Depois dos boicotes e da greve que marcaram a prova de avaliação dos professores no dia 18 de dezembro, a providência cautelar interposta pela Fenprof que pede a suspensão da prova ganha terreno. Primeiro o Tribunal do Porto. Agora também o Tribunal Administrativo e Fiscal do Funchal deu razão aos professores.

As decisões judiciais impedem também o ministério da Educação de praticar qualquer ação que leve à concretização da prova e a marcação de nova data fica assim impossibilitada, bem como a correção e classificação dos exames já feitos. A componente especifica que devia acontecer entre março e abril fica igualmente suspensa.
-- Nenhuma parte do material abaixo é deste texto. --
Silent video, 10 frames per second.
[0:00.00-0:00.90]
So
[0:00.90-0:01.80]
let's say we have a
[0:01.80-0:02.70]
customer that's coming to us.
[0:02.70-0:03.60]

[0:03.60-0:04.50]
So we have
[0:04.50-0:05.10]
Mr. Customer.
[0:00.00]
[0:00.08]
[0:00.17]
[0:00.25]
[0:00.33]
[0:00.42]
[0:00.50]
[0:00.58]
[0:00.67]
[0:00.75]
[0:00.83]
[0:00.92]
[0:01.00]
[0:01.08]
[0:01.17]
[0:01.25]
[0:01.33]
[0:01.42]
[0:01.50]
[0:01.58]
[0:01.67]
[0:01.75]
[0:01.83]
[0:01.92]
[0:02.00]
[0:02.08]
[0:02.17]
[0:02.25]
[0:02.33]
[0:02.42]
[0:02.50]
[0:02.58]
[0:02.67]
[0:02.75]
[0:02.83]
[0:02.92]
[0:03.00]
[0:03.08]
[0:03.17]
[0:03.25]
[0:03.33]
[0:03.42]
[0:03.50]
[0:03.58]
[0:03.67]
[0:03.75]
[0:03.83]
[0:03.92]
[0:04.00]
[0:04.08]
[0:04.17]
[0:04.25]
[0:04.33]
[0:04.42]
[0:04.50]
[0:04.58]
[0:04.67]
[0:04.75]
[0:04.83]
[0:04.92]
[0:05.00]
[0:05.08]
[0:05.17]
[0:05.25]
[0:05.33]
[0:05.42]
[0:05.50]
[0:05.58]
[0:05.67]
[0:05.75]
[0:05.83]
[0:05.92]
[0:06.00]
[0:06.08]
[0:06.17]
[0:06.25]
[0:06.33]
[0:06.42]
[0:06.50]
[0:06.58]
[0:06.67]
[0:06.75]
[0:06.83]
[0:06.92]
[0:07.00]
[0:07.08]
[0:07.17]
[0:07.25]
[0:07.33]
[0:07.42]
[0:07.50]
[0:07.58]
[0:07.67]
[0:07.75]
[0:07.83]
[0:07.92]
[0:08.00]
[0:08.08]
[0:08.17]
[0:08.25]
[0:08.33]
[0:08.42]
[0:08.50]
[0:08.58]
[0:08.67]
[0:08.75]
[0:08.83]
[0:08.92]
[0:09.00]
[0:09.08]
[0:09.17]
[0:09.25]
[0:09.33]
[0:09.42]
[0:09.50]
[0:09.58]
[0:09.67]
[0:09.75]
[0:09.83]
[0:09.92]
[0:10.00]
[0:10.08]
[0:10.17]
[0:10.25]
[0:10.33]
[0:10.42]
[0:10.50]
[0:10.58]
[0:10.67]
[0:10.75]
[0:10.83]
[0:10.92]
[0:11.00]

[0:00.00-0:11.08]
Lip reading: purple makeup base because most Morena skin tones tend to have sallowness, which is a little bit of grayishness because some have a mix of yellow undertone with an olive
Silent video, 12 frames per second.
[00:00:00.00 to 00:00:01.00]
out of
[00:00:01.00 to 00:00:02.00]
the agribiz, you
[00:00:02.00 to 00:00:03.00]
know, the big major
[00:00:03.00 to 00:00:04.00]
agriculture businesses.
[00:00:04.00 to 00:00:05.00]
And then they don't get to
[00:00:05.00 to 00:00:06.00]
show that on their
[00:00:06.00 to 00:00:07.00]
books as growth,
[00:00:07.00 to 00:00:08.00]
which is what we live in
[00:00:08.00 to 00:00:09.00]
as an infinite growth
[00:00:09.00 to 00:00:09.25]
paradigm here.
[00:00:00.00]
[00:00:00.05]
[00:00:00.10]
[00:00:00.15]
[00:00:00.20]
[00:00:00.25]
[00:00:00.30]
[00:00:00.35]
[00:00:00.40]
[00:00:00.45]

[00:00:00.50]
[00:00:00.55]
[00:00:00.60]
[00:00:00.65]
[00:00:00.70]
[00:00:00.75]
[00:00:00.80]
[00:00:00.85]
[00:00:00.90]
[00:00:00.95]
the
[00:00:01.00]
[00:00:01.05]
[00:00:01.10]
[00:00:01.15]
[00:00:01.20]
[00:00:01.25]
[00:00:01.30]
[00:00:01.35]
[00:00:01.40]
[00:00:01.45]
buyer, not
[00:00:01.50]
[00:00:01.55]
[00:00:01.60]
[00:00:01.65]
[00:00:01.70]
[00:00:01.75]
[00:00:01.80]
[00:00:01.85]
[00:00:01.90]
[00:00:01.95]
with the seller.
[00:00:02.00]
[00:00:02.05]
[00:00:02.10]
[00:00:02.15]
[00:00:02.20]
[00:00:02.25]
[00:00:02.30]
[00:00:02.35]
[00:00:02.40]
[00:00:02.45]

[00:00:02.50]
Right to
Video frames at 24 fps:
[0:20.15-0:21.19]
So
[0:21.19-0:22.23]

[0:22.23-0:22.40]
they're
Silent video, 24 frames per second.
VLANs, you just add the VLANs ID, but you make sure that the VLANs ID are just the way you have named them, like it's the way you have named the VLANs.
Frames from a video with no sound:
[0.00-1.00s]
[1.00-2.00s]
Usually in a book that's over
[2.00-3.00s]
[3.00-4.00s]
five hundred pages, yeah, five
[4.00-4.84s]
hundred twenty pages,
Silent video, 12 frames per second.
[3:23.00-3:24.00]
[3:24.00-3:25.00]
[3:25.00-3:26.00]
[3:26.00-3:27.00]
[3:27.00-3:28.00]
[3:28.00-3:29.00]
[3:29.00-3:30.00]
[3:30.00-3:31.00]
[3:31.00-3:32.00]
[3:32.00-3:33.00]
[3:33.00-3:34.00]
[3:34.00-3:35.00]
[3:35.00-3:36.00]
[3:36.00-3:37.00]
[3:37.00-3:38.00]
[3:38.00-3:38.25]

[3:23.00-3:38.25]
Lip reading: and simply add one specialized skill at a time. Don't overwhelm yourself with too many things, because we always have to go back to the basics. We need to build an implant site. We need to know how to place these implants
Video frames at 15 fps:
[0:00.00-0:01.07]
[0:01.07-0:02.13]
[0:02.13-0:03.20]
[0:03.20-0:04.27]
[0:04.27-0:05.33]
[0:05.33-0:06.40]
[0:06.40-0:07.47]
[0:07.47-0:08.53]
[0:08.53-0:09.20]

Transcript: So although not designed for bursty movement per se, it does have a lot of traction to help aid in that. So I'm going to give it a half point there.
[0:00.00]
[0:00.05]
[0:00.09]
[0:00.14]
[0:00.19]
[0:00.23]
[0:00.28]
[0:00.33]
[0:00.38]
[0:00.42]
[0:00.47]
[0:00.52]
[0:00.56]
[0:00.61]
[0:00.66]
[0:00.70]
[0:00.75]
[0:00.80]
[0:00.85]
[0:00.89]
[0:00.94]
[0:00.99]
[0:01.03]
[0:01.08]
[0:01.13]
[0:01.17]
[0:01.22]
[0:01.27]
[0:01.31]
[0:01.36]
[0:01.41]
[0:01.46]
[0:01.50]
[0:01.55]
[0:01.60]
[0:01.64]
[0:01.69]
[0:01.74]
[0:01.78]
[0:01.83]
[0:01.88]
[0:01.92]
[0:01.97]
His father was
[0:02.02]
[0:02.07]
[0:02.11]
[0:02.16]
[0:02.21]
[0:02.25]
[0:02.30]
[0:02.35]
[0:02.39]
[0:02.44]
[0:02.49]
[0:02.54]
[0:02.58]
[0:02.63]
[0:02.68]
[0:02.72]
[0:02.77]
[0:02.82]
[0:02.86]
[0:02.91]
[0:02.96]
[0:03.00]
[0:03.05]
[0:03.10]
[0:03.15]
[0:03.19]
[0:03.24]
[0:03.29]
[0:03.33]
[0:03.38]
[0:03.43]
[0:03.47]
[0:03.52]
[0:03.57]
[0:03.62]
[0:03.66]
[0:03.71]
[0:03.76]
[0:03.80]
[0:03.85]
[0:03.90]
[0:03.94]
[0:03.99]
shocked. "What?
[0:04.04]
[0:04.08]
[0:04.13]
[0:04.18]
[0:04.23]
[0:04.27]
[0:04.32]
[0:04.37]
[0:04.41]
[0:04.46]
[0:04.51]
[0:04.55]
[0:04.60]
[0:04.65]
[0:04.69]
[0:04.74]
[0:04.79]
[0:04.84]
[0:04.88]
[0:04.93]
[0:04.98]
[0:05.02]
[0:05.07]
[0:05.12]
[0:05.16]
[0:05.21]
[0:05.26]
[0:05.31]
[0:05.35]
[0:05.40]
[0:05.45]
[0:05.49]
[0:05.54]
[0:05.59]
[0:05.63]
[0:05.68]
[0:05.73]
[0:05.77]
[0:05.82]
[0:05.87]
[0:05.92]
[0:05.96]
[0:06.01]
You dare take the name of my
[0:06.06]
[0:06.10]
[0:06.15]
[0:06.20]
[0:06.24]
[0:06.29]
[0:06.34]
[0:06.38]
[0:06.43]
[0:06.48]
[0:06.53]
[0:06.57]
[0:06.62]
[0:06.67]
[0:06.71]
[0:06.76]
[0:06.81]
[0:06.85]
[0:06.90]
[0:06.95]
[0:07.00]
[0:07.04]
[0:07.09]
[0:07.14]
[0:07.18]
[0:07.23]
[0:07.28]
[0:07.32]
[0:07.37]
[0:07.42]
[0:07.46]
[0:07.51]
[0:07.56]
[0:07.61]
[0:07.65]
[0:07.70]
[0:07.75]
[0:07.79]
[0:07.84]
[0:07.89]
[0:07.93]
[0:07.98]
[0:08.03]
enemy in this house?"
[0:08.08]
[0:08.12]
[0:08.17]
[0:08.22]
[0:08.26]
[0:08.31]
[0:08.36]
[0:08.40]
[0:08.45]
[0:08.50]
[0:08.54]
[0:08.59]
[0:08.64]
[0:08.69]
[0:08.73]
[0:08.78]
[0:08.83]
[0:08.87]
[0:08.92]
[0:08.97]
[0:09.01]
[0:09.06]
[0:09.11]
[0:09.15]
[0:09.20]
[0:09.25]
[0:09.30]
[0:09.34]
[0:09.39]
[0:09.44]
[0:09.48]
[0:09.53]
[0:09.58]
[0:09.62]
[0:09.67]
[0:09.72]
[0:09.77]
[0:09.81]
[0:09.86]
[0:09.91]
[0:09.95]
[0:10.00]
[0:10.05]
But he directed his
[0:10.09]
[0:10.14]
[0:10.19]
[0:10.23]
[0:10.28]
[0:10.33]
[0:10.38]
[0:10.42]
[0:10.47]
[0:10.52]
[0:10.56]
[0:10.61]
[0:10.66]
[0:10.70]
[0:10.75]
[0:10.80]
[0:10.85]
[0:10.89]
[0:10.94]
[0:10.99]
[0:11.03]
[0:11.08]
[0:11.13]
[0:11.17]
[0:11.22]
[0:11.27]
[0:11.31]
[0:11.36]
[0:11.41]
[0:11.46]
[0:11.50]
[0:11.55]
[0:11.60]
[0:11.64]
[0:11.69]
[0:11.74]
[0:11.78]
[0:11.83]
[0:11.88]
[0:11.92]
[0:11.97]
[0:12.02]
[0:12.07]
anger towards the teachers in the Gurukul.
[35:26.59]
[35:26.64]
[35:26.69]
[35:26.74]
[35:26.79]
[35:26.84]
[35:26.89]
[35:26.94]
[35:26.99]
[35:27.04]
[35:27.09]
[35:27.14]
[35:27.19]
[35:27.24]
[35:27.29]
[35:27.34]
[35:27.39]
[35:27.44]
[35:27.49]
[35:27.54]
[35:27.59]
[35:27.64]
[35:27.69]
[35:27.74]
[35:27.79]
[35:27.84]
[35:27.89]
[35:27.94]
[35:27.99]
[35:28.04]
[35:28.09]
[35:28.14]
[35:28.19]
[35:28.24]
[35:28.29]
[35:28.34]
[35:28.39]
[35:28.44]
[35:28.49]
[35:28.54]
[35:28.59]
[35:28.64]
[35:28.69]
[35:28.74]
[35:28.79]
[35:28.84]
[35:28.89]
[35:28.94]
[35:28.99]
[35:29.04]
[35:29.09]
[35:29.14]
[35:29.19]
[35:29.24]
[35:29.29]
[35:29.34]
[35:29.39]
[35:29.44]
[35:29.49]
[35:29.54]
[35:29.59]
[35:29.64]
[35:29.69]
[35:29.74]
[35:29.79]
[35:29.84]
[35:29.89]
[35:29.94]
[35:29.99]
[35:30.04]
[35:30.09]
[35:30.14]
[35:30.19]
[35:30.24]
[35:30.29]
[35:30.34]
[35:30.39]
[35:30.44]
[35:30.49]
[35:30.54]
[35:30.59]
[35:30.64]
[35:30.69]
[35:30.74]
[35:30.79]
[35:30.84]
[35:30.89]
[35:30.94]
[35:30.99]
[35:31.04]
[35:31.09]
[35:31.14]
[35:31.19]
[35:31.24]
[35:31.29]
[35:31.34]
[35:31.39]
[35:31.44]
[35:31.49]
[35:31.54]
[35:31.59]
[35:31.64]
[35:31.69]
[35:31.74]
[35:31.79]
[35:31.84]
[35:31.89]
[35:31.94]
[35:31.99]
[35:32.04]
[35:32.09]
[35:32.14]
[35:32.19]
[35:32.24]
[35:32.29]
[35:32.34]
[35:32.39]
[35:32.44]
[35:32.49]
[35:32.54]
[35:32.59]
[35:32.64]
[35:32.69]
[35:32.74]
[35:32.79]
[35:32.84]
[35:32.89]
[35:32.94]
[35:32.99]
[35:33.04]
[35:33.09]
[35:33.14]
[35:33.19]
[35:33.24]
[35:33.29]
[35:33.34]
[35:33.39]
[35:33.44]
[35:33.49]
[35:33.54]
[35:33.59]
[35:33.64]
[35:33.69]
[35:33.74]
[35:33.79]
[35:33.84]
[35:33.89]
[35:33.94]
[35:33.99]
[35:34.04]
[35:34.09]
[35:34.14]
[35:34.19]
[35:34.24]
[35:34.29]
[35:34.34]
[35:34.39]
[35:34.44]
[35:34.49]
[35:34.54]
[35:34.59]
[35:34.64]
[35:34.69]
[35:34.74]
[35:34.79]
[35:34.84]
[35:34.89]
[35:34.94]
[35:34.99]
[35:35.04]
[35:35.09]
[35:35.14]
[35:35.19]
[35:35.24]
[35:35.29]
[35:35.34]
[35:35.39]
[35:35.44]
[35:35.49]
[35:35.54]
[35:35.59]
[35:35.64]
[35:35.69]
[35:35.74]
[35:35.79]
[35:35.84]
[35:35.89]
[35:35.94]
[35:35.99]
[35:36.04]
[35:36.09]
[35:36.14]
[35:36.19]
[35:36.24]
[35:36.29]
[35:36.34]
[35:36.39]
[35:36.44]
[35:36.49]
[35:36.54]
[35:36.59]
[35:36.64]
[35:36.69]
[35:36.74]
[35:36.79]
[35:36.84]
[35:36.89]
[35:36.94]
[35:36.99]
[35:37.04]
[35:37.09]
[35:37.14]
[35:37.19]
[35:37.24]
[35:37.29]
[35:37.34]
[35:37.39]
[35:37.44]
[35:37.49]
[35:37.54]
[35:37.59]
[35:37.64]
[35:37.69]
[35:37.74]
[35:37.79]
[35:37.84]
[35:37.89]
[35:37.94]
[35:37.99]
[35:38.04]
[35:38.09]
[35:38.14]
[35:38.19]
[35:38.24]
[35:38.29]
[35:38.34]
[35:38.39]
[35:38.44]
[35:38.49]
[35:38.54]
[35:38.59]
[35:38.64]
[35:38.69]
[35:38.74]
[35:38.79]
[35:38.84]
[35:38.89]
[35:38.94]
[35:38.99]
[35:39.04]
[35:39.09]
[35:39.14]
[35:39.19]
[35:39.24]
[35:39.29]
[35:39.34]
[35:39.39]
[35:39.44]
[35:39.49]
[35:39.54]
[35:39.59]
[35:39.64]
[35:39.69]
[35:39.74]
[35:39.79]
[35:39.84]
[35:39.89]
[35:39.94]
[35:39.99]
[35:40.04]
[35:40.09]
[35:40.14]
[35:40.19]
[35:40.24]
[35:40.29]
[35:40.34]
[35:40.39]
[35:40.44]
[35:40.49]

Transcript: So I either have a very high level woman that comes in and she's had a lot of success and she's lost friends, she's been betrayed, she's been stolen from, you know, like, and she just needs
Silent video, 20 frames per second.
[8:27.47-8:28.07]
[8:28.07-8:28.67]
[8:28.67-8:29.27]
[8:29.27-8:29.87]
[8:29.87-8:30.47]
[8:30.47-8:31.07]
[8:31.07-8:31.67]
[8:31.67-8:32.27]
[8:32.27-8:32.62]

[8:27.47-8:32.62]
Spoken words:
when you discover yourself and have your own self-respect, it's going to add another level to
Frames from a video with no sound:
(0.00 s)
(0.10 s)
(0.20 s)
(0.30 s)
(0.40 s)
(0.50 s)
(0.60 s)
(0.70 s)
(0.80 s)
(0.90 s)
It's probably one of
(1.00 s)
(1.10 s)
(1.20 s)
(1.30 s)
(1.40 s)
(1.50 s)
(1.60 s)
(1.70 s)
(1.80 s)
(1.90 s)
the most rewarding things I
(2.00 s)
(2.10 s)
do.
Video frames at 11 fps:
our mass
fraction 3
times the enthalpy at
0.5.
Em comunicado, o ministério de Nuno Crato diz que ainda não recebeu nenhuma notificação do tribunal, mas garante também que «logo que notificado e dentro do prazo legal, o ministério da Educação e Ciência não deixará de contestar esta decisão perante as instâncias competentes».

A prova foi desde o início alvo de muita contestação. Quase metade dos docentes inscritos não realizou a prova.

Já foram avaliados sete mil professores na primeira chamada. Estava prevista para breve uma segunda prova de avaliação que fica em data indeterminada.